Image de la nébuleuse du casque du Taureau par Al-Harbi au Koweït, plain_textCrédit: Abdullah Al-Harbi/ @a_alharbi97

La passion d’Al-Harbi pour l’astrophotographie a commencé pour la première fois lorsqu’il a été fasciné par les images astronomiques qu’il voyait partout sur Internet, que ce soit via les réseaux sociaux ou des sites astronomiques dédiés comme la NASA ou des moteurs de recherche dans la section astrophotographie, mais il pensait que les photographier était réservé aux spécialistes de ce domaine.

Al-Harbi se souvient : « Un jour, j’ai fait un voyage d’observation des étoiles organisé par la Fondation koweïtienne pour l’avancement des sciences, et là j’ai rencontré l’astronome, Mohammed Al-Obeidi, qui m’a guidé vers le bon chemin pour entrer dans le domaine de la science. astrophotographie.

À partir de ce moment, il a commencé à apprendre et à rechercher l’astrophotographie, jusqu’à ce qu’il atteigne un niveau professionnel avec ce type de photographie.

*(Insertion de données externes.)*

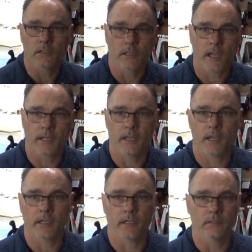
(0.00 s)
little
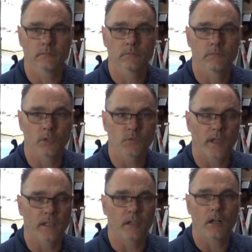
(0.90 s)
99
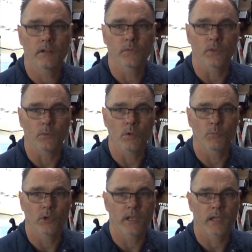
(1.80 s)
Volkswagen Golf with a
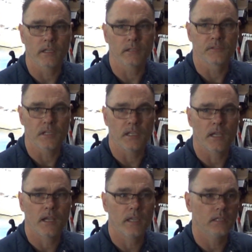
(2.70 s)
1.9 liter
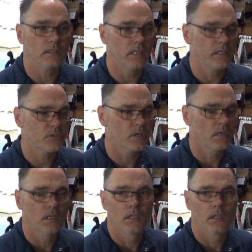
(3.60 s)
TDI ALH.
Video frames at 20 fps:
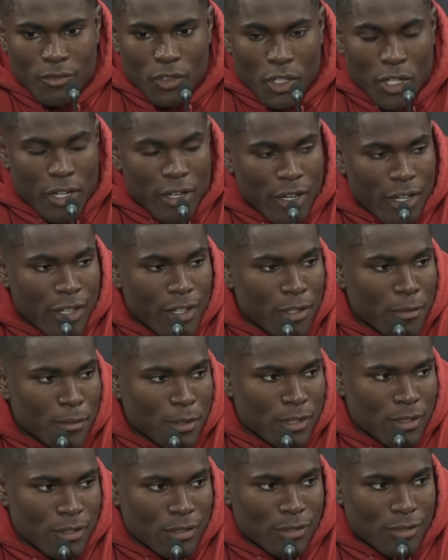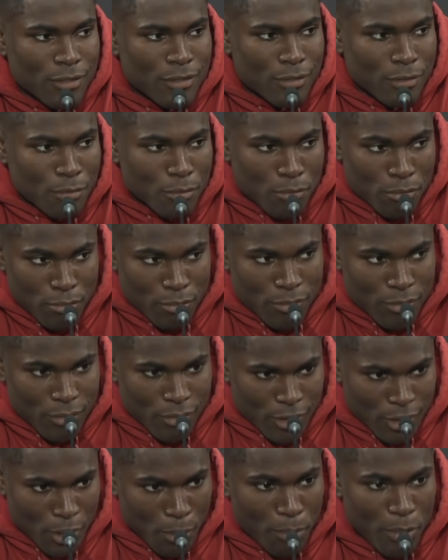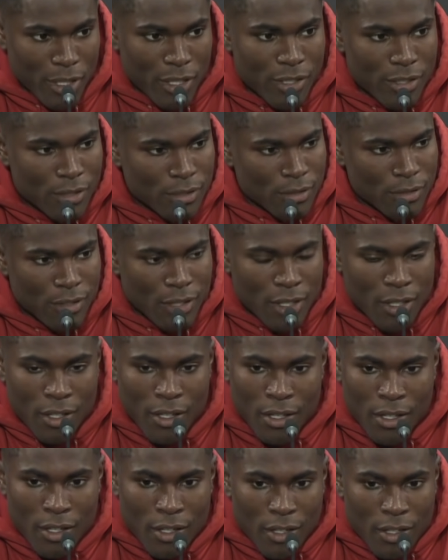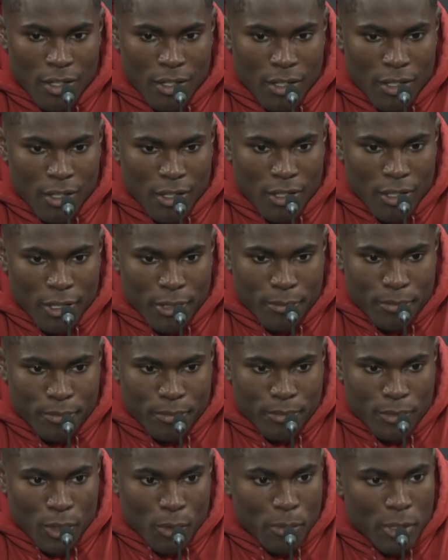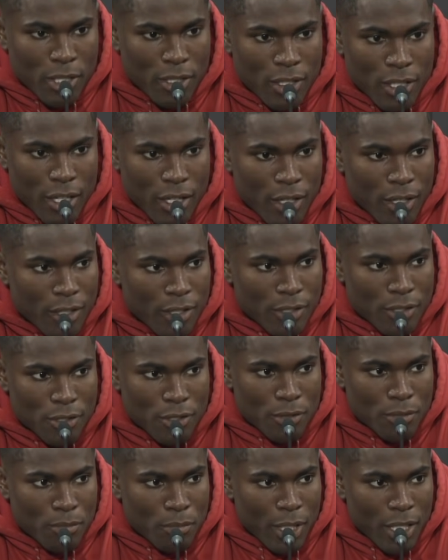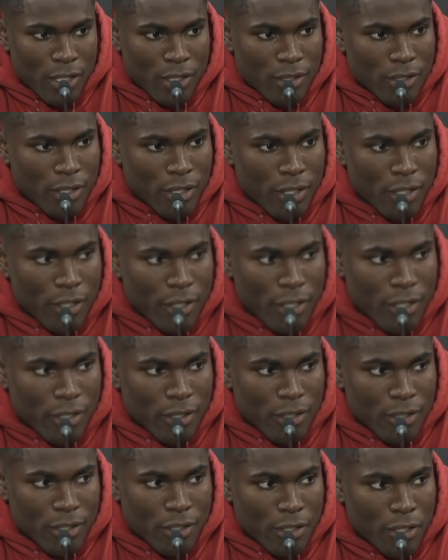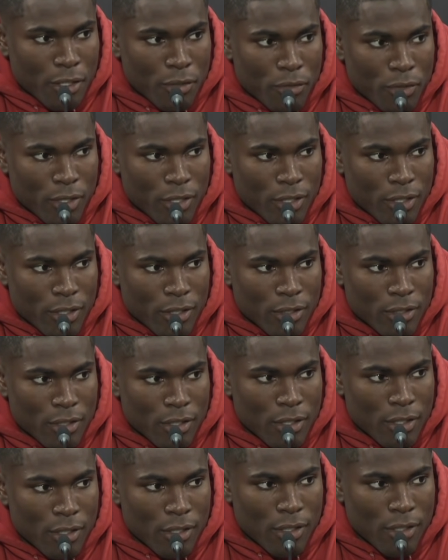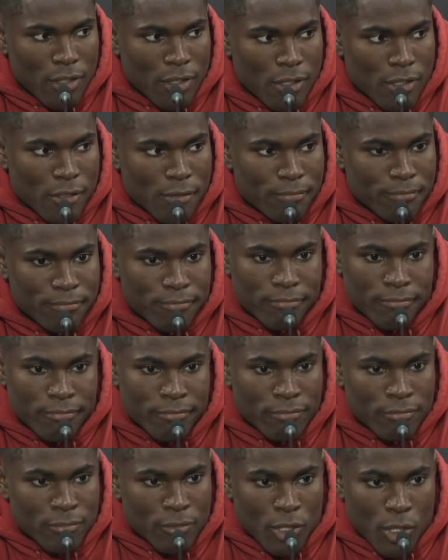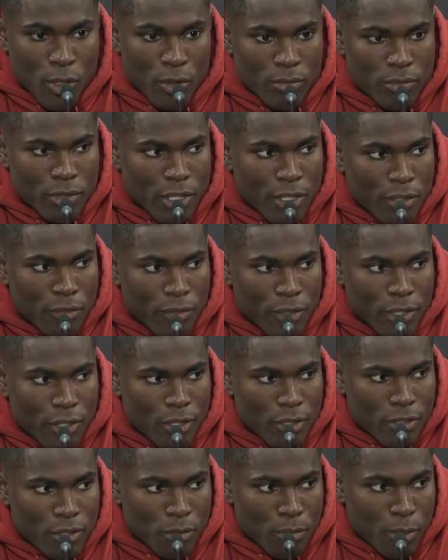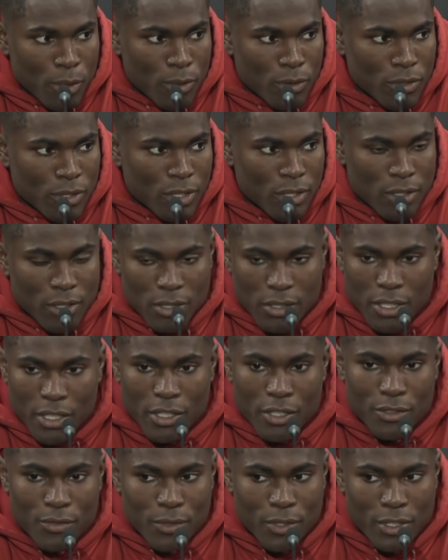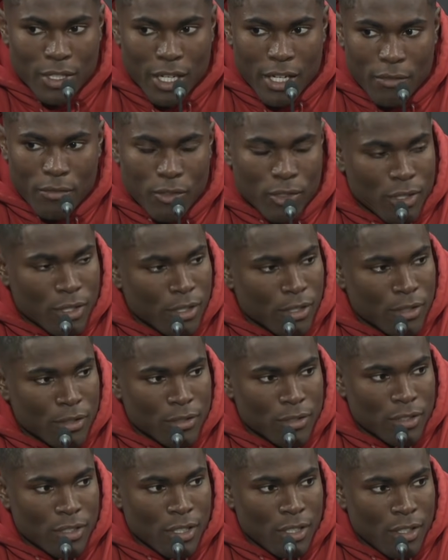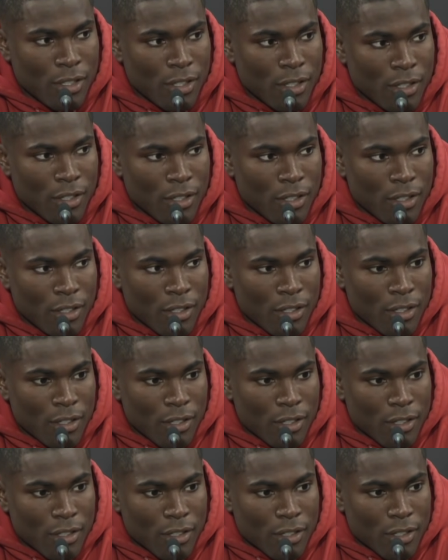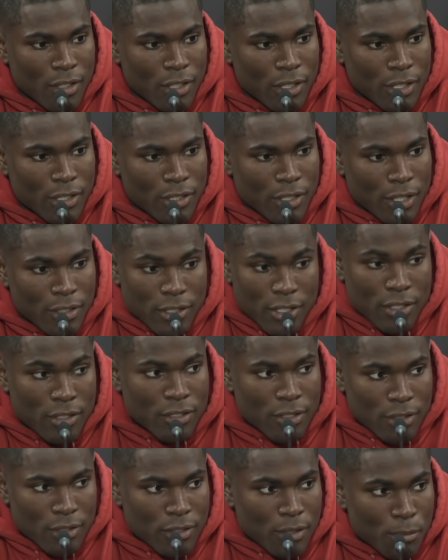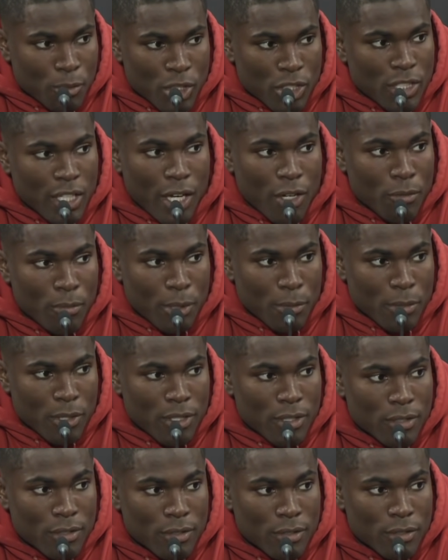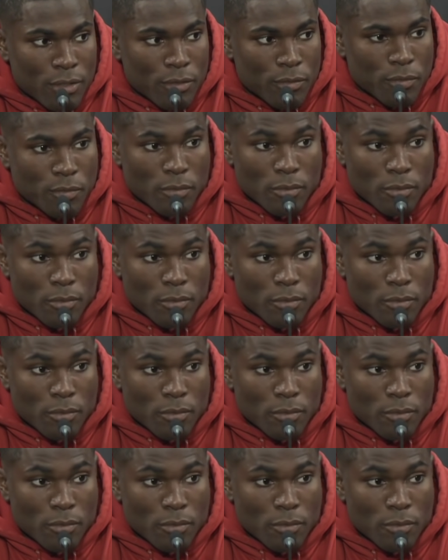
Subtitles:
Year 8, man. It's a blessing. Don't many guys make it to year 8 in the NFL. NFL supposedly stands for not for long. And I'm just counting my blessings.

Au cours d’environ un an et demi, Al-Harbi a réussi à documenter plus de 27 nébuleuses de différents types, y compris des nébuleuses à réflexion, des nébuleuses à émission, des nébuleuses sombres et d’autres restes de supernova, soulignant que certaines de ces images ont été publiées comme « photo du jour » sur les pages affiliées. à l’agence spatiale américaine “NASA”.

L’instantané a suscité l’admiration et les éloges de ses abonnés sur les plateformes de médias sociaux, ce qui lui a fait sentir qu’il était plus près d’atteindre son objectif souhaité de faire du Koweït une destination qui attire les passionnés d’astrophotographie.